■ INSTRUCTIONS TO FOLLOW: Repeat precisely the span of lines below that opens with the line containing "[0:00.00-0:00.60]" and closes with the line containing "[0:04.80-0:05.40]", both included.

--- SOURCE DATA Enclosed Below ---

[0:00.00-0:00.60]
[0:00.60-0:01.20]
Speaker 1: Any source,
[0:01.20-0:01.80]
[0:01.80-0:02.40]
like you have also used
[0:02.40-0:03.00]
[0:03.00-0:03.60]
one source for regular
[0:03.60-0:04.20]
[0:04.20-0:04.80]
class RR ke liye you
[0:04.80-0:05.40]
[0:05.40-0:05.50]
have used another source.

--- End of Enclosed SOURCE DATA ---
--- SOURCE DATA Enclosed Below ---

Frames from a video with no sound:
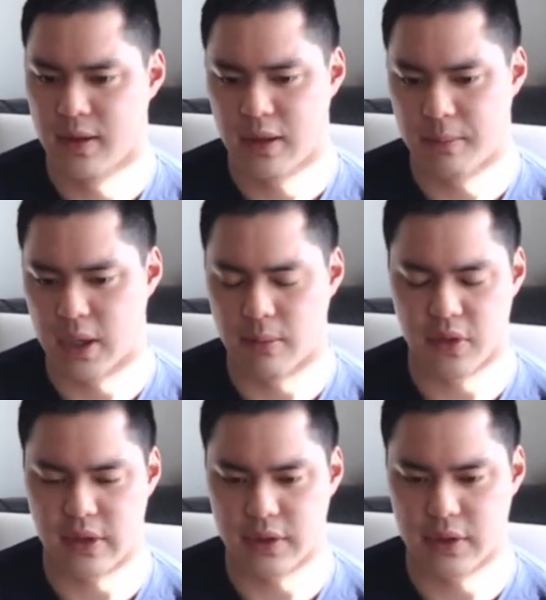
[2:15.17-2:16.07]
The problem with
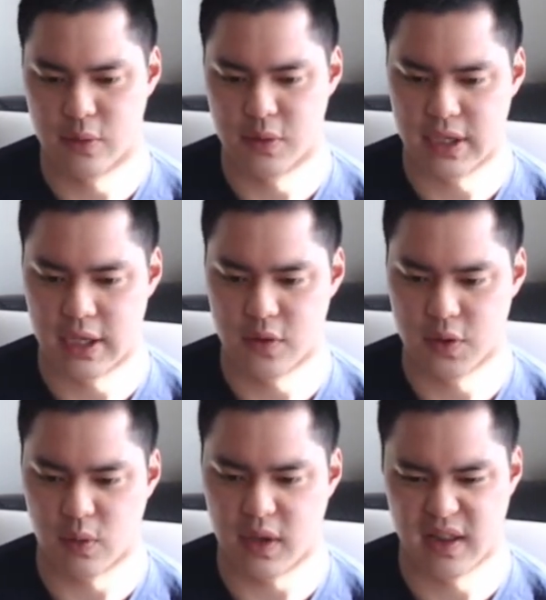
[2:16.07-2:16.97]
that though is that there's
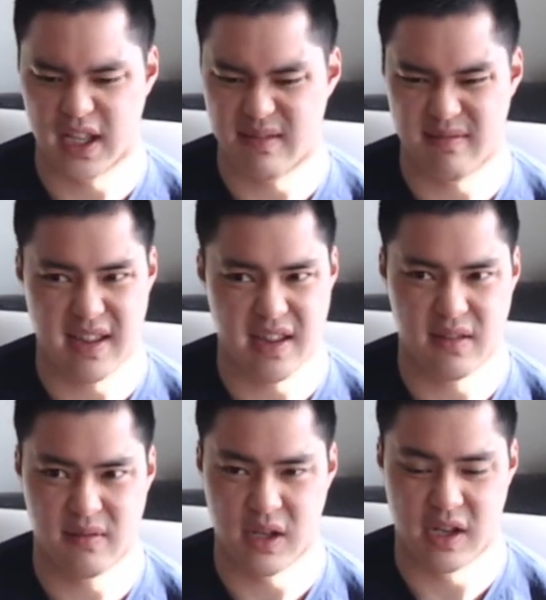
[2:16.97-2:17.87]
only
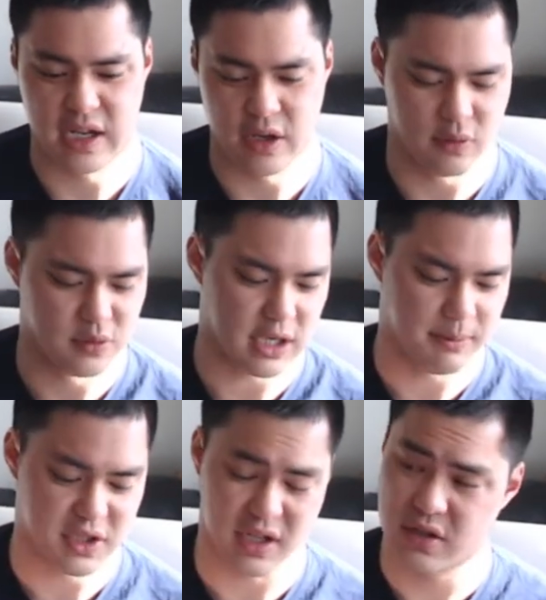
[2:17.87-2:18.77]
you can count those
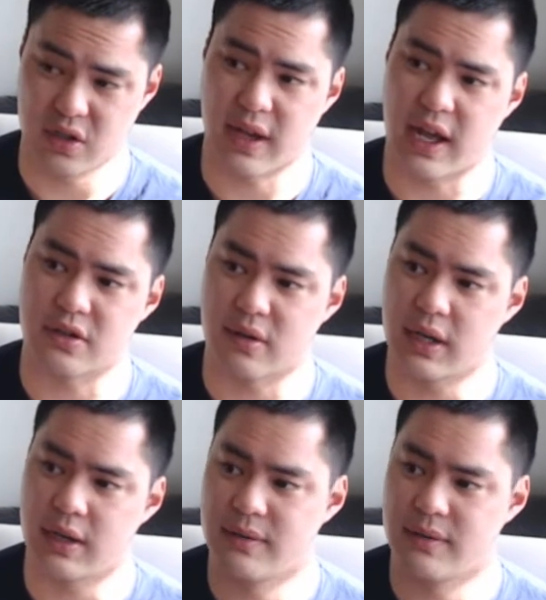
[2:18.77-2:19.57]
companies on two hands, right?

--- End of Enclosed SOURCE DATA ---

■ ANSWER BELOW:
[0:00.00-0:00.60]
[0:00.60-0:01.20]
Speaker 1: Any source,
[0:01.20-0:01.80]
[0:01.80-0:02.40]
like you have also used
[0:02.40-0:03.00]
[0:03.00-0:03.60]
one source for regular
[0:03.60-0:04.20]
[0:04.20-0:04.80]
class RR ke liye you
[0:04.80-0:05.40]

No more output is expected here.